The task – Each line of the listing is to be copied exactly.

Data section –
========

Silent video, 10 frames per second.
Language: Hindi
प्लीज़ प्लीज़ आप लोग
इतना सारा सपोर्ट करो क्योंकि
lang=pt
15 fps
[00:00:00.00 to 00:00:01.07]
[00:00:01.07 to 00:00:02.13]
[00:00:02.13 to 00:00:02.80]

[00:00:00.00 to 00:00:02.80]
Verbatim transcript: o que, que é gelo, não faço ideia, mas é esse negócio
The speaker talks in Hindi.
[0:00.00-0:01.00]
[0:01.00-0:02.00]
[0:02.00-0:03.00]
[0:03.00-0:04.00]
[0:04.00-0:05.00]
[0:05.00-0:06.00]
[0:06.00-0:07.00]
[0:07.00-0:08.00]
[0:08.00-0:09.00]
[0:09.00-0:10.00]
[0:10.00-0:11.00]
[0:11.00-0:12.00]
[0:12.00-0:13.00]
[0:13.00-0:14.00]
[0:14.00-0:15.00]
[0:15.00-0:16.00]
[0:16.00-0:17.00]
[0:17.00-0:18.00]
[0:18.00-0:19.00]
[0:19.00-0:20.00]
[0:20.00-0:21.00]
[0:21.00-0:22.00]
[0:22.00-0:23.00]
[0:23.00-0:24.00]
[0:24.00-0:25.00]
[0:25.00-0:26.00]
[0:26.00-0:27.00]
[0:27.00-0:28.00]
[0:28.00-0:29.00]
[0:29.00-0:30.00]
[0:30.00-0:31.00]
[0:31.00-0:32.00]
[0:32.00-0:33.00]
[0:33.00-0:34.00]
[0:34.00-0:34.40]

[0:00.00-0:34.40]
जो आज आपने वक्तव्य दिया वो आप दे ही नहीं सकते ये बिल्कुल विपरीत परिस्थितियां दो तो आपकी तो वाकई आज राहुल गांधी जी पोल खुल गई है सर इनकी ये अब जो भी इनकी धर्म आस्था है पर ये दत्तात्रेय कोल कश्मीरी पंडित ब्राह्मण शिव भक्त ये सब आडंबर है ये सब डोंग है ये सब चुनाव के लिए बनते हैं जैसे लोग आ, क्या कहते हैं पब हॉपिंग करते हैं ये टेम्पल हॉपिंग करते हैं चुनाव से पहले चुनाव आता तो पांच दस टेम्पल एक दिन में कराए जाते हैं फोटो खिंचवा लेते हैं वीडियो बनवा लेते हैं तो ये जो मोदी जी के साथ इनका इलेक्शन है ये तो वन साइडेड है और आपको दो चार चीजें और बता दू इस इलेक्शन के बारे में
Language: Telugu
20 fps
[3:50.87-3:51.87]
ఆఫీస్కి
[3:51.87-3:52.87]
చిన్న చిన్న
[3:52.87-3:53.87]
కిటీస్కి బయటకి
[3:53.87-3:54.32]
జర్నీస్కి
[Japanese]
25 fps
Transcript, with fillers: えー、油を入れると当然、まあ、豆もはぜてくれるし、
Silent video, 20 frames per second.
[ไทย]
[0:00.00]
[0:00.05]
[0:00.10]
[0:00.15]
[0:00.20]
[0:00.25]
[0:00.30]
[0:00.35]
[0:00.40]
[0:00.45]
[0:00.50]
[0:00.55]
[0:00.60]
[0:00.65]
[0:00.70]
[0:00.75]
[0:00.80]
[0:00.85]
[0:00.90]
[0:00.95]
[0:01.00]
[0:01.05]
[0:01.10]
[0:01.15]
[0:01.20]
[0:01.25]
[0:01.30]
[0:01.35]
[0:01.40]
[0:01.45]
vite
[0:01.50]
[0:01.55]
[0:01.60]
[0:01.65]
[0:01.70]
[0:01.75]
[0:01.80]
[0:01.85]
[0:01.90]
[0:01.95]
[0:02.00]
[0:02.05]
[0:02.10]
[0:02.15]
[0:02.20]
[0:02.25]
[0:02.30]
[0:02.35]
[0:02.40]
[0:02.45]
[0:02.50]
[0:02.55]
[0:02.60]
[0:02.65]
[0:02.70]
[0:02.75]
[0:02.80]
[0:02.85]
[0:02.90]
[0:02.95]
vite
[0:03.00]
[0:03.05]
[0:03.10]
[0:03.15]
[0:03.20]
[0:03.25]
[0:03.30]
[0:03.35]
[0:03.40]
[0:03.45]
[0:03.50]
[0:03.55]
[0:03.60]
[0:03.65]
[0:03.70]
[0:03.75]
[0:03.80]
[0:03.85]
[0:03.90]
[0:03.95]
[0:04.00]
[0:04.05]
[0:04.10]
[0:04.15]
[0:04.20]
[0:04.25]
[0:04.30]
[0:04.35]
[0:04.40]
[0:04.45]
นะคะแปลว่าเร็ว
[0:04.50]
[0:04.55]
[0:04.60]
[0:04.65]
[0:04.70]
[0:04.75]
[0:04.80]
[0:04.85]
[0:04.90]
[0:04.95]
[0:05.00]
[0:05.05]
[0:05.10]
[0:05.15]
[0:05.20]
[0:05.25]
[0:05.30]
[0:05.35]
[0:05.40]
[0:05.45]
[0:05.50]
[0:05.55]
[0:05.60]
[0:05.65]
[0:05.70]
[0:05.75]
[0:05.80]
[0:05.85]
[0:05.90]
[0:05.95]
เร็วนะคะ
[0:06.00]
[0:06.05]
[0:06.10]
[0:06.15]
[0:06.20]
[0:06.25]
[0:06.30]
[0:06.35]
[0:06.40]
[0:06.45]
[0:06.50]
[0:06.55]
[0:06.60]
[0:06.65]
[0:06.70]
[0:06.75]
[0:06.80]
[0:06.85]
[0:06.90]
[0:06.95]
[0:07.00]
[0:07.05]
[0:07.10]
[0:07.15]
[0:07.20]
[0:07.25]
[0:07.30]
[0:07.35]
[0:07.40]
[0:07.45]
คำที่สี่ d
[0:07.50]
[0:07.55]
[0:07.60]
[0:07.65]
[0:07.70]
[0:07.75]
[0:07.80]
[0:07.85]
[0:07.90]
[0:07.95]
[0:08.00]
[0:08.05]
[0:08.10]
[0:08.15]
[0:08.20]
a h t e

========

Written response –
Silent video, 10 frames per second.
Language: Hindi
प्लीज़ प्लीज़ आप लोग
इतना सारा सपोर्ट करो क्योंकि
lang=pt
15 fps
[00:00:00.00 to 00:00:01.07]
[00:00:01.07 to 00:00:02.13]
[00:00:02.13 to 00:00:02.80]

[00:00:00.00 to 00:00:02.80]
Verbatim transcript: o que, que é gelo, não faço ideia, mas é esse negócio
The speaker talks in Hindi.
[0:00.00-0:01.00]
[0:01.00-0:02.00]
[0:02.00-0:03.00]
[0:03.00-0:04.00]
[0:04.00-0:05.00]
[0:05.00-0:06.00]
[0:06.00-0:07.00]
[0:07.00-0:08.00]
[0:08.00-0:09.00]
[0:09.00-0:10.00]
[0:10.00-0:11.00]
[0:11.00-0:12.00]
[0:12.00-0:13.00]
[0:13.00-0:14.00]
[0:14.00-0:15.00]
[0:15.00-0:16.00]
[0:16.00-0:17.00]
[0:17.00-0:18.00]
[0:18.00-0:19.00]
[0:19.00-0:20.00]
[0:20.00-0:21.00]
[0:21.00-0:22.00]
[0:22.00-0:23.00]
[0:23.00-0:24.00]
[0:24.00-0:25.00]
[0:25.00-0:26.00]
[0:26.00-0:27.00]
[0:27.00-0:28.00]
[0:28.00-0:29.00]
[0:29.00-0:30.00]
[0:30.00-0:31.00]
[0:31.00-0:32.00]
[0:32.00-0:33.00]
[0:33.00-0:34.00]
[0:34.00-0:34.40]

[0:00.00-0:34.40]
जो आज आपने वक्तव्य दिया वो आप दे ही नहीं सकते ये बिल्कुल विपरीत परिस्थितियां दो तो आपकी तो वाकई आज राहुल गांधी जी पोल खुल गई है सर इनकी ये अब जो भी इनकी धर्म आस्था है पर ये दत्तात्रेय कोल कश्मीरी पंडित ब्राह्मण शिव भक्त ये सब आडंबर है ये सब डोंग है ये सब चुनाव के लिए बनते हैं जैसे लोग आ, क्या कहते हैं पब हॉपिंग करते हैं ये टेम्पल हॉपिंग करते हैं चुनाव से पहले चुनाव आता तो पांच दस टेम्पल एक दिन में कराए जाते हैं फोटो खिंचवा लेते हैं वीडियो बनवा लेते हैं तो ये जो मोदी जी के साथ इनका इलेक्शन है ये तो वन साइडेड है और आपको दो चार चीजें और बता दू इस इलेक्शन के बारे में
Language: Telugu
20 fps
[3:50.87-3:51.87]
ఆఫీస్కి
[3:51.87-3:52.87]
చిన్న చిన్న
[3:52.87-3:53.87]
కిటీస్కి బయటకి
[3:53.87-3:54.32]
జర్నీస్కి
[Japanese]
25 fps
Transcript, with fillers: えー、油を入れると当然、まあ、豆もはぜてくれるし、
Silent video, 20 frames per second.
[ไทย]
[0:00.00]
[0:00.05]
[0:00.10]
[0:00.15]
[0:00.20]
[0:00.25]
[0:00.30]
[0:00.35]
[0:00.40]
[0:00.45]
[0:00.50]
[0:00.55]
[0:00.60]
[0:00.65]
[0:00.70]
[0:00.75]
[0:00.80]
[0:00.85]
[0:00.90]
[0:00.95]
[0:01.00]
[0:01.05]
[0:01.10]
[0:01.15]
[0:01.20]
[0:01.25]
[0:01.30]
[0:01.35]
[0:01.40]
[0:01.45]
vite
[0:01.50]
[0:01.55]
[0:01.60]
[0:01.65]
[0:01.70]
[0:01.75]
[0:01.80]
[0:01.85]
[0:01.90]
[0:01.95]
[0:02.00]
[0:02.05]
[0:02.10]
[0:02.15]
[0:02.20]
[0:02.25]
[0:02.30]
[0:02.35]
[0:02.40]
[0:02.45]
[0:02.50]
[0:02.55]
[0:02.60]
[0:02.65]
[0:02.70]
[0:02.75]
[0:02.80]
[0:02.85]
[0:02.90]
[0:02.95]
vite
[0:03.00]
[0:03.05]
[0:03.10]
[0:03.15]
[0:03.20]
[0:03.25]
[0:03.30]
[0:03.35]
[0:03.40]
[0:03.45]
[0:03.50]
[0:03.55]
[0:03.60]
[0:03.65]
[0:03.70]
[0:03.75]
[0:03.80]
[0:03.85]
[0:03.90]
[0:03.95]
[0:04.00]
[0:04.05]
[0:04.10]
[0:04.15]
[0:04.20]
[0:04.25]
[0:04.30]
[0:04.35]
[0:04.40]
[0:04.45]
นะคะแปลว่าเร็ว
[0:04.50]
[0:04.55]
[0:04.60]
[0:04.65]
[0:04.70]
[0:04.75]
[0:04.80]
[0:04.85]
[0:04.90]
[0:04.95]
[0:05.00]
[0:05.05]
[0:05.10]
[0:05.15]
[0:05.20]
[0:05.25]
[0:05.30]
[0:05.35]
[0:05.40]
[0:05.45]
[0:05.50]
[0:05.55]
[0:05.60]
[0:05.65]
[0:05.70]
[0:05.75]
[0:05.80]
[0:05.85]
[0:05.90]
[0:05.95]
เร็วนะคะ
[0:06.00]
[0:06.05]
[0:06.10]
[0:06.15]
[0:06.20]
[0:06.25]
[0:06.30]
[0:06.35]
[0:06.40]
[0:06.45]
[0:06.50]
[0:06.55]
[0:06.60]
[0:06.65]
[0:06.70]
[0:06.75]
[0:06.80]
[0:06.85]
[0:06.90]
[0:06.95]
[0:07.00]
[0:07.05]
[0:07.10]
[0:07.15]
[0:07.20]
[0:07.25]
[0:07.30]
[0:07.35]
[0:07.40]
[0:07.45]
คำที่สี่ d
[0:07.50]
[0:07.55]
[0:07.60]
[0:07.65]
[0:07.70]
[0:07.75]
[0:07.80]
[0:07.85]
[0:07.90]
[0:07.95]
[0:08.00]
[0:08.05]
[0:08.10]
[0:08.15]
[0:08.20]
a h t e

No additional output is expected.